Roberto doet ook een oproep voor financiële steun: "Ik kan niet zeggen dat we ongeschonden uit deze beproeving komen. We worden nog geconfronteerd met alle gerechtskosten en we zullen moeten vechten om die financiële put te vullen." Maar hij geeft ook al een idee van de strijd die nog te wachten staat: "We hebben dan wel een overwinning behaald op de burgerlijke rechtspraak maar we zijn wel nog steeds uitgesloten uit onze syndicale organisatie. En als ze denken dat ze me met deze opschorting van vonnis het zwijgen gaan kunnen opleggen dan maken ze een zware fout. We gaan ons moeten organiseren, kameraden, om samen op te komen voor een andere maatschappij. We gaan een groot front moeten oprichten om ons te verzetten tegen alle ontsporingen van dit systeem."
En D'Orazio, met naast hem een vrouw met een Palestijnse vlag in de handen, besluit: "Vaak dacht ik hoe moeilijk onze strijd wel was. Maar hoeveel harder moet het dan niet zijn als ze je kinderen vermoorden, als je aangevallen wordt met tanks, als men je beschuldigt terroristen te zijn omdat je je verdedigt met de schamele wapens die je hebt. Ook die strijd is de onze kameraden."

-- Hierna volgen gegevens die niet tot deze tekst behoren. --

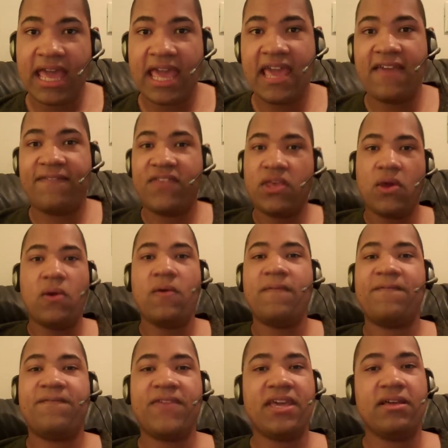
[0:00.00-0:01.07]
If you
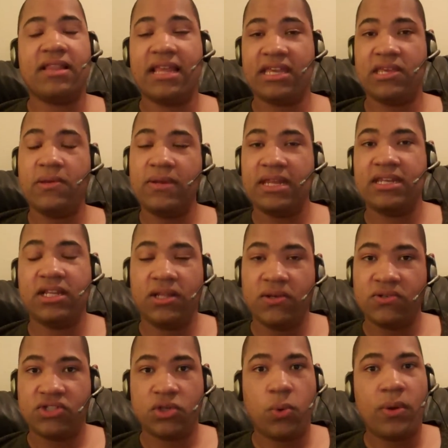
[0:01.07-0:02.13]
feel like you need to
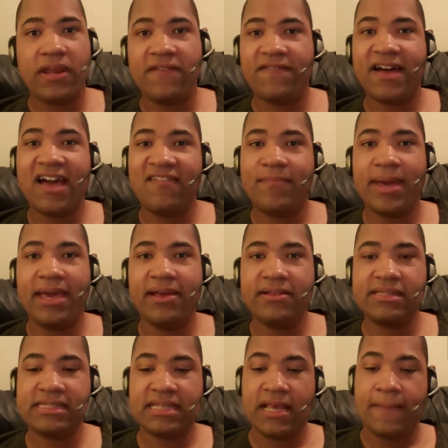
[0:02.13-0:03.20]
lose 25
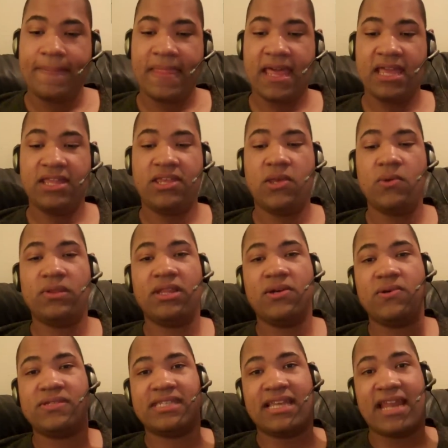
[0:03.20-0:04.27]
pounds and you
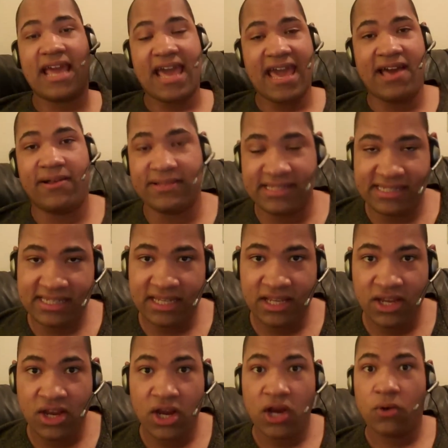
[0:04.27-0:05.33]
lose an ounce,
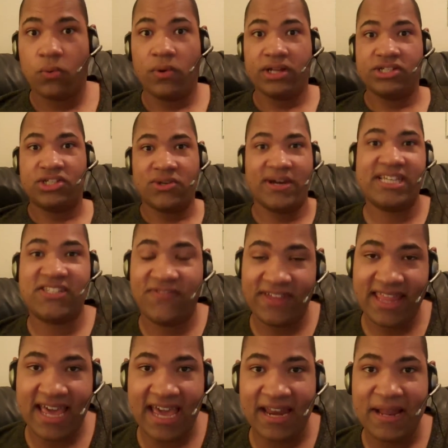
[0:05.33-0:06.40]
rejoice for
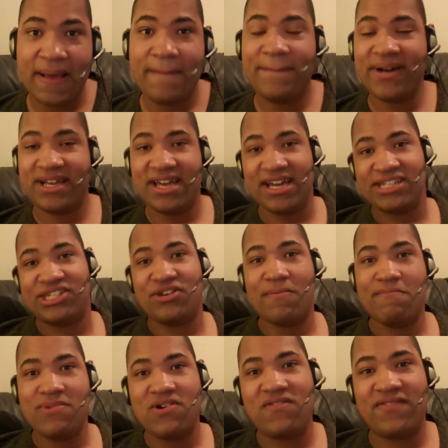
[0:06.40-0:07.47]
that because you're
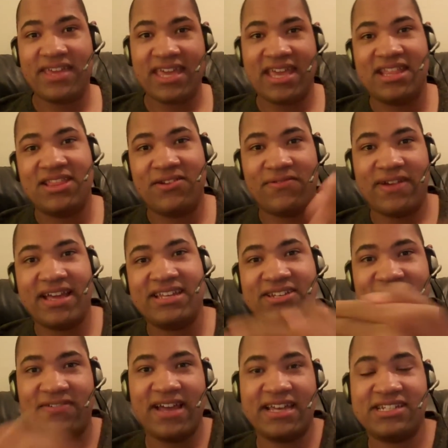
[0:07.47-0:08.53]
moving in the right
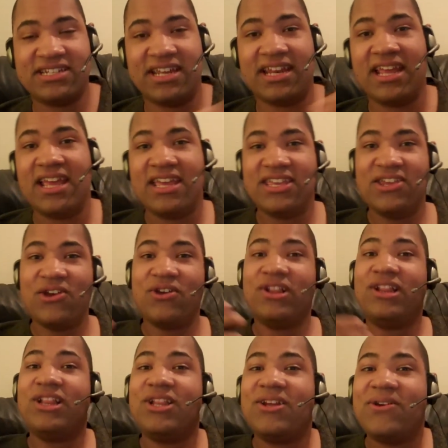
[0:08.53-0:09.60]
direction. You're
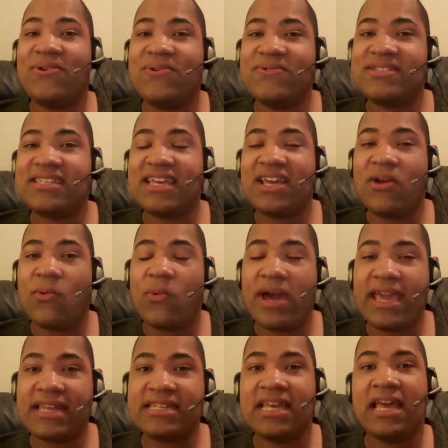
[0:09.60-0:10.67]
losing
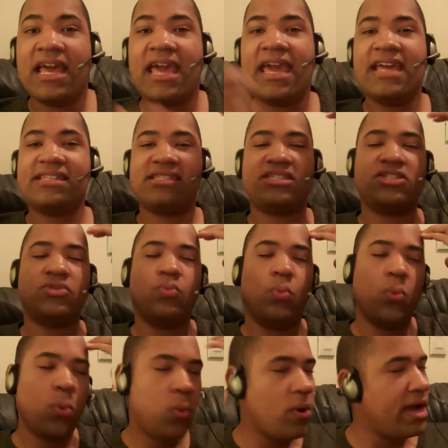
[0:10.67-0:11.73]
weight. It's
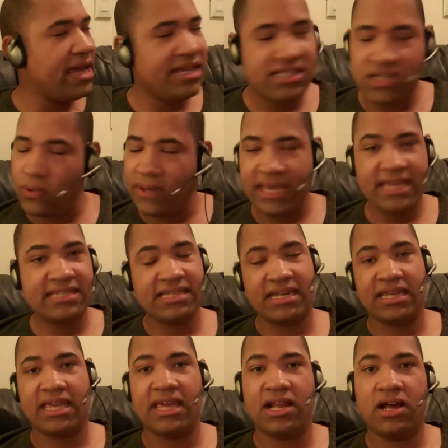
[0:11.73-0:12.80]
way too easy
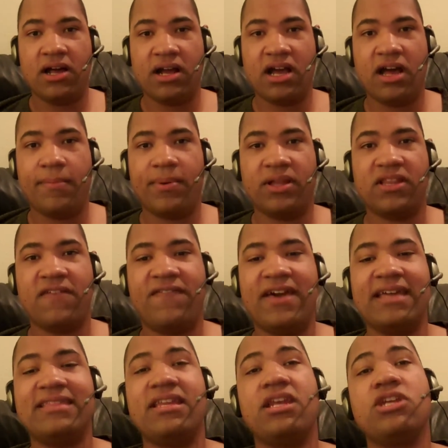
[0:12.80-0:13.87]
to get hung up on the
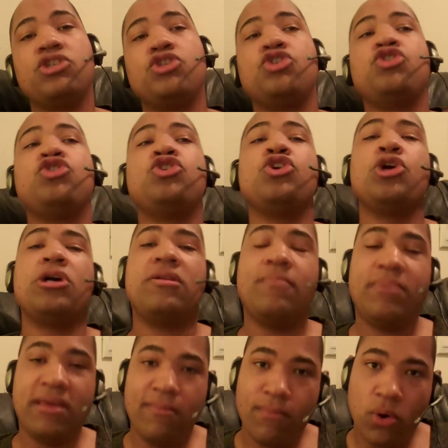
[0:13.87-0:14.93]
fact that it should
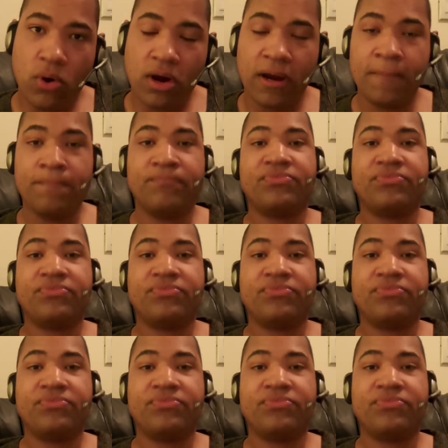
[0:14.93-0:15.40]
be more.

Een aangedane Roberto vraagt daarna een applaus voor de echtgenotes van de beklaagden, voor de moedige Marie-Jeanne, de vrouw van Silvio Marra, een voor zijn eigen vrouw, die vijf lange jaren stand hielden aan de kant van hun mannen.
Er hing een sfeer van vreugde en strijdbaarheid in de lucht, deze morgen voor het Justitiepaleis. Een sfeer die diegenen die er waren niet snel zullen vergeten.